Also, are all of these CDNs and other cloud providers are solving the right problems?

If you want your service to be resilient against DDOS attacks, you don't need such huge infrastructure. I've seen WP site operators move to Cloudflare because they had no caching in place, let alone a static site.

If you want better connectivity in remote places where our optic fiber overlords haven't invested yet, P2P technology has much better guarantees than a CDN (content-addressing, no SPOF). IPFS/dat/Freenet/Bittorrent... even multicast can be used for spreading content far and wide.

Why do sysadmins want/use CDNs? Can't we find better solutions? Solutions that are more respectful to spiders and privacy-minding folks with NoScript and/or Tor Browser?


Speaking for myself here, I don't see how people can use the web without javascript. As for Tor, you're routing other people's traffic while they route yours, so I can understand how such connections would be blocked given that blocking IPs is still a method for mitigating security issues, and you can't determine the IP of a Tor browser.


> I don't see how people can use the web without javascript.

Its pretty easy: browse marked up documents, not applications. If some developer conflates the first for the second, move on.


> As for Tor, you're routing other people's traffic while they route yours

Using Tor doesn't imply that your machine is also a Tor exit node.


They have also been responsible for one the worst security incidents ever:

https://news.ycombinator.com/item?id=13718752

Only discovered we should not forget,due to the good graces of google project zero.

A certain those of skepticism towards any technical offer out there would be advised.


I like Cloudflare's post mortems, and I like how they fight back against patent trolls. For me as a dev they are #1.


Do you have experience with the competitors?


I prefer tech that I can use both at work and on hobby projects at home.

To that end I've only used cloudflare and netlify. The others have too much friction to try out. I expect I would get experience on the job if necessary.


Do more rely on Cloudflare? Because this felt like it was more than half the internet, certainly more than half the biggest sites.


I think so, Fastly seems to have a few huge enterprise clients while Cloudflare seems more balanced (and larger)


I think that Fastly starts at $50/month, no free tier. So that would preclude small or not-profit-motivated sites from using it.


interesting thought ... a new type of 'to big to fail' ?

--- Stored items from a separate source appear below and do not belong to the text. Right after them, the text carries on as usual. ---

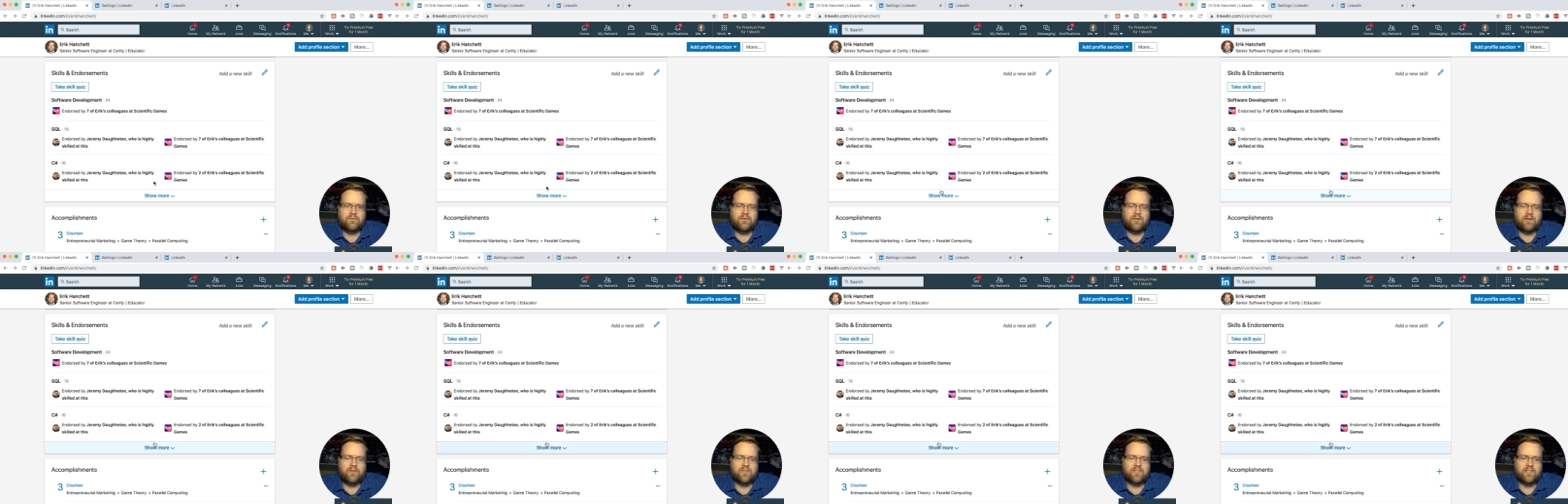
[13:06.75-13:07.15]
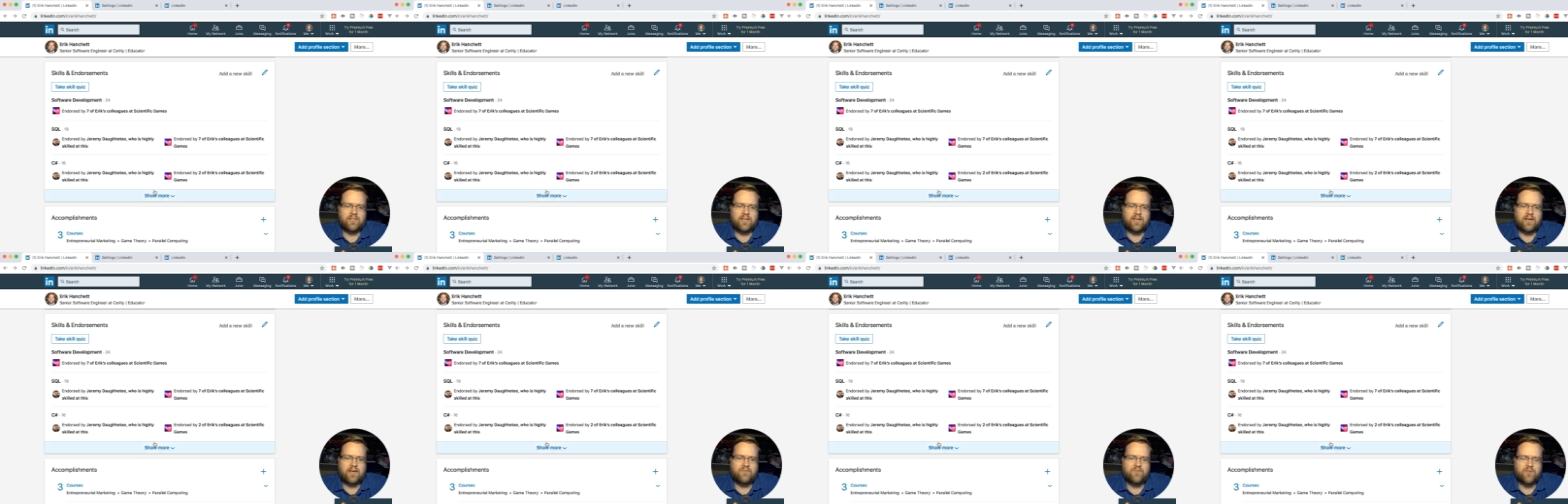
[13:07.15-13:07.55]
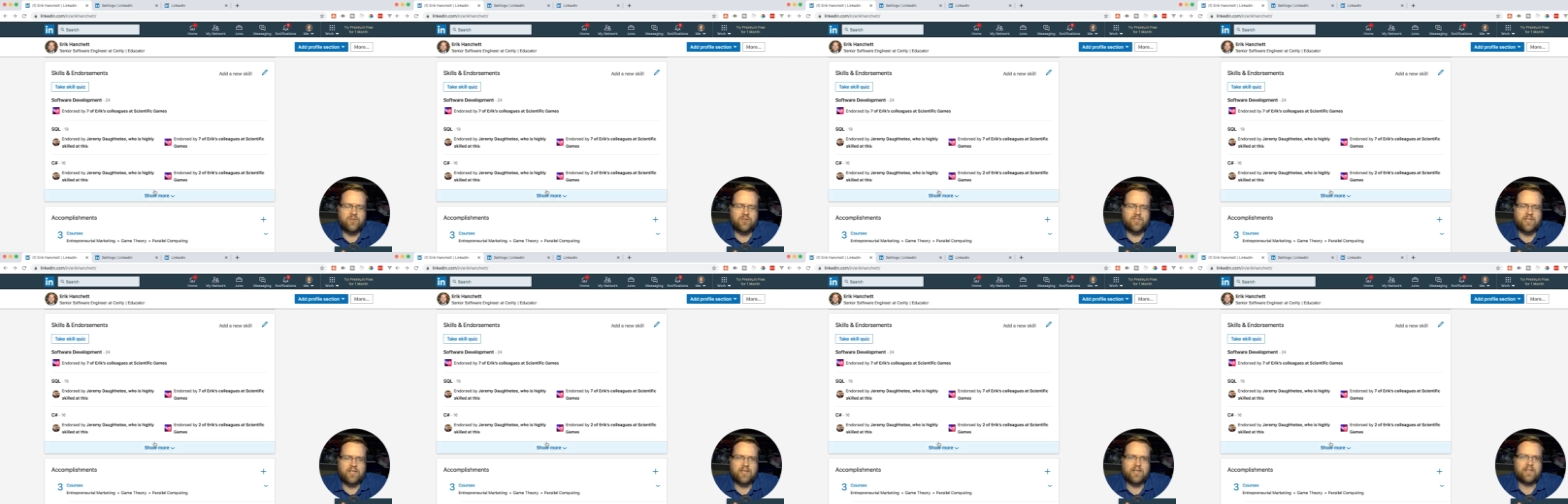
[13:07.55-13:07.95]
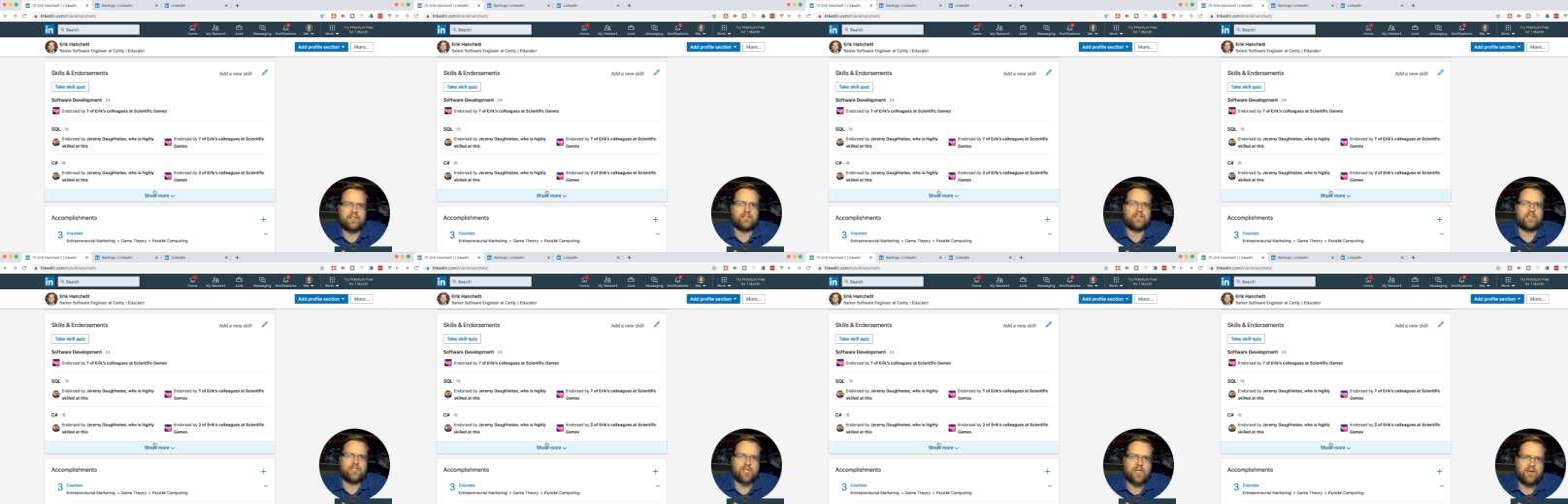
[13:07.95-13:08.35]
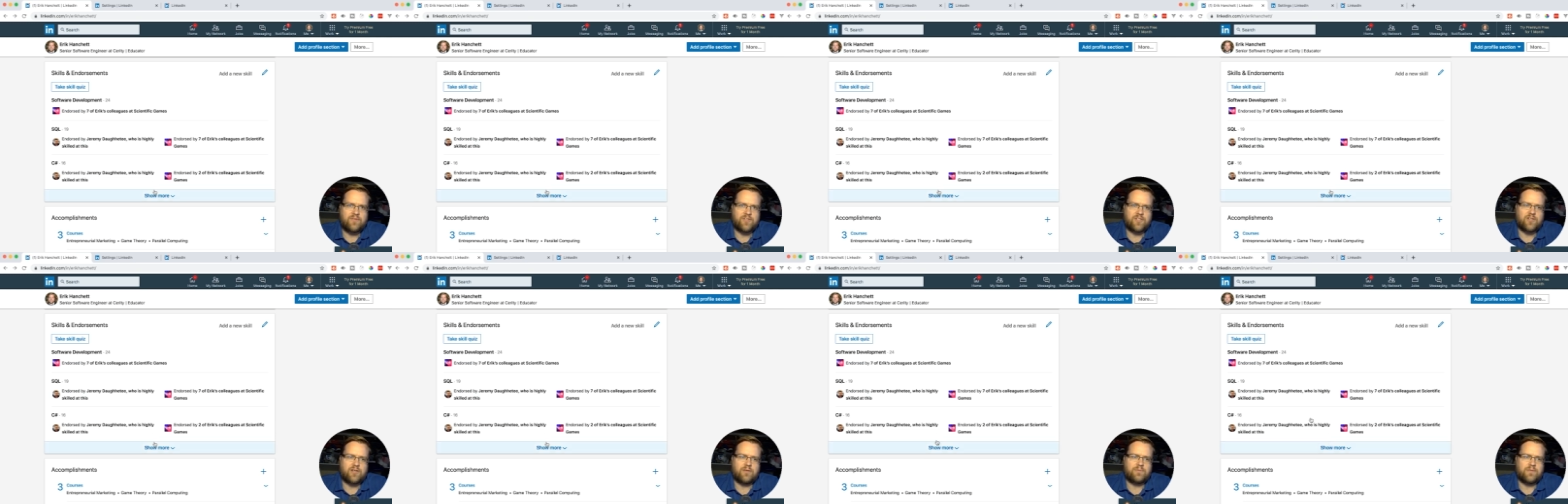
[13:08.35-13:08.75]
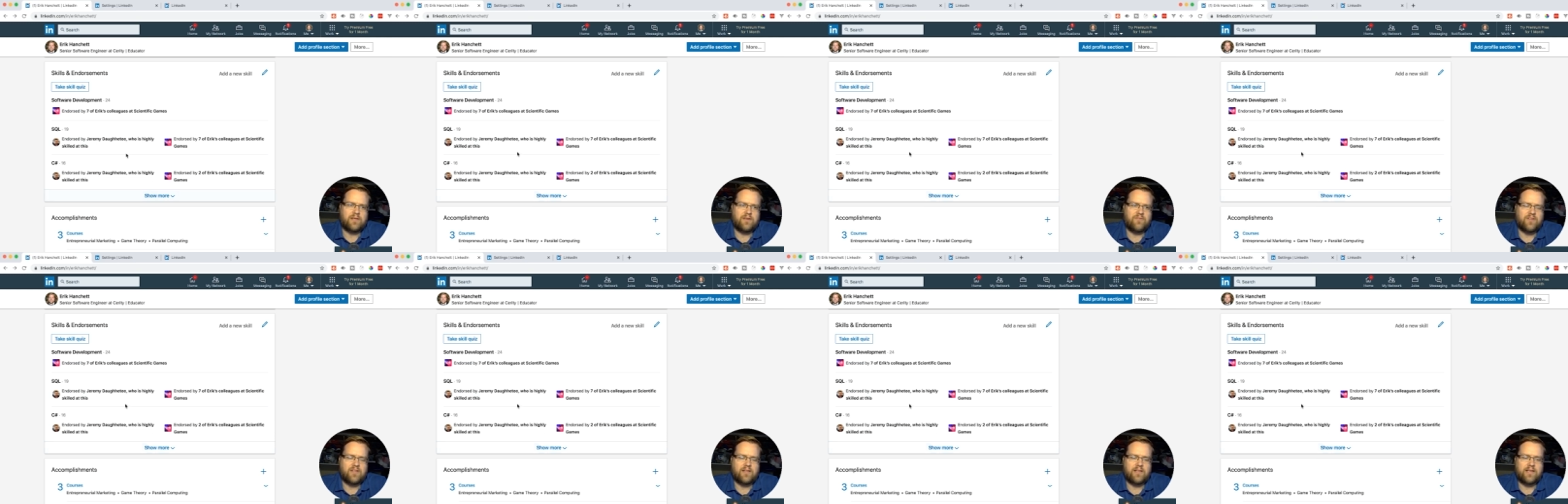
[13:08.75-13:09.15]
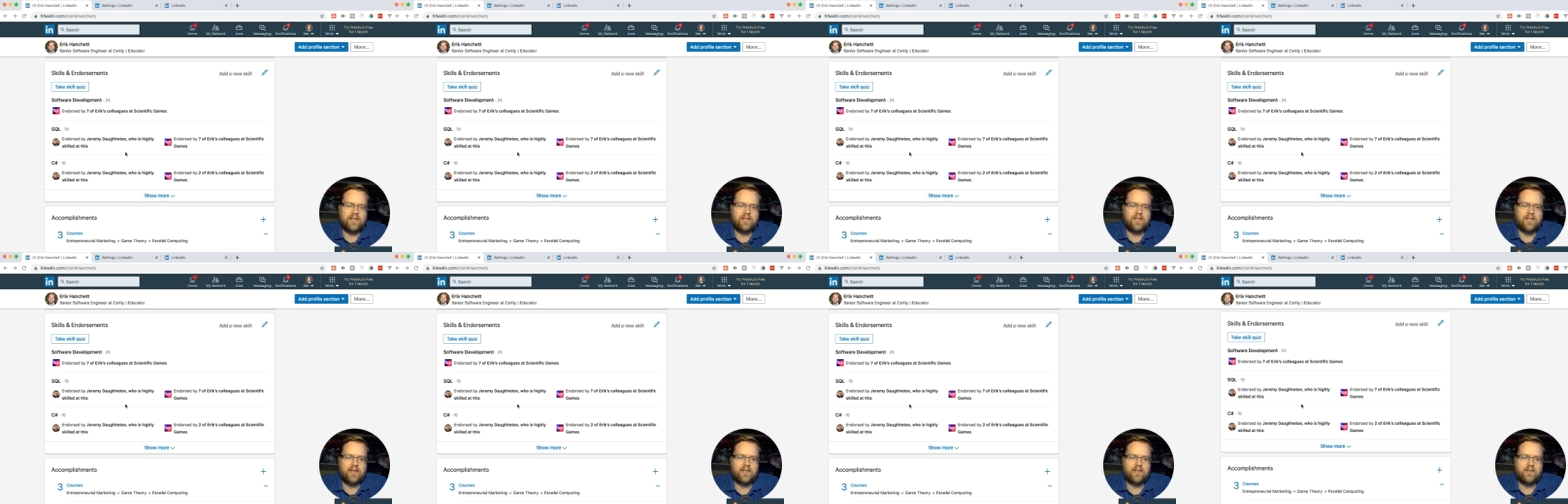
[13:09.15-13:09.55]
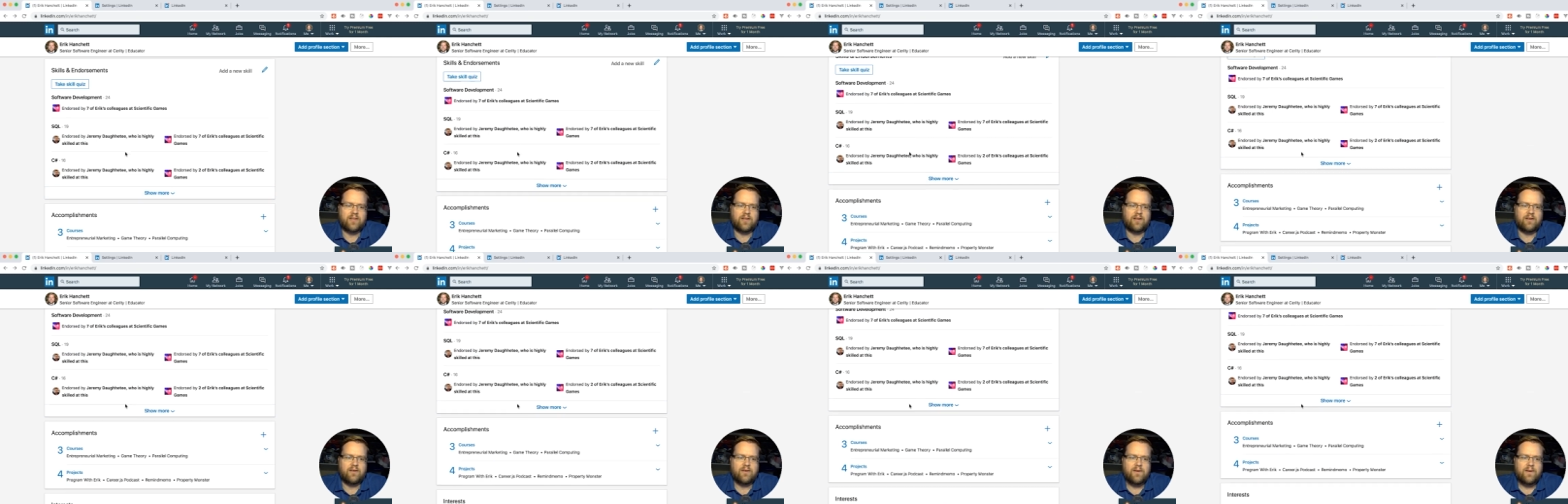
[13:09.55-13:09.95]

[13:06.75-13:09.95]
Obviously, I have Vue.js and JavaScript and everything like that in there.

No more than a transatlantic cable...


Where is Akamai in this comparison?


Fair point. Maybe Fastly is more akin to Akamai given it seems to be more enterprise-y. By market cap, Cloudflare is 26 billion, Akamai is 18, and Fastly is 6.

Fastly's free offering gives you "$50 worth of traffic" whereas Cloudflare has a perpetually free option. And for Akamai you have to apply for a free trial.


This is market cap, but if you look at amount of traffic you have Akamai estimated at 15-30%, CF at 10%.

So if it would go down, it would cripple vast amount of internet.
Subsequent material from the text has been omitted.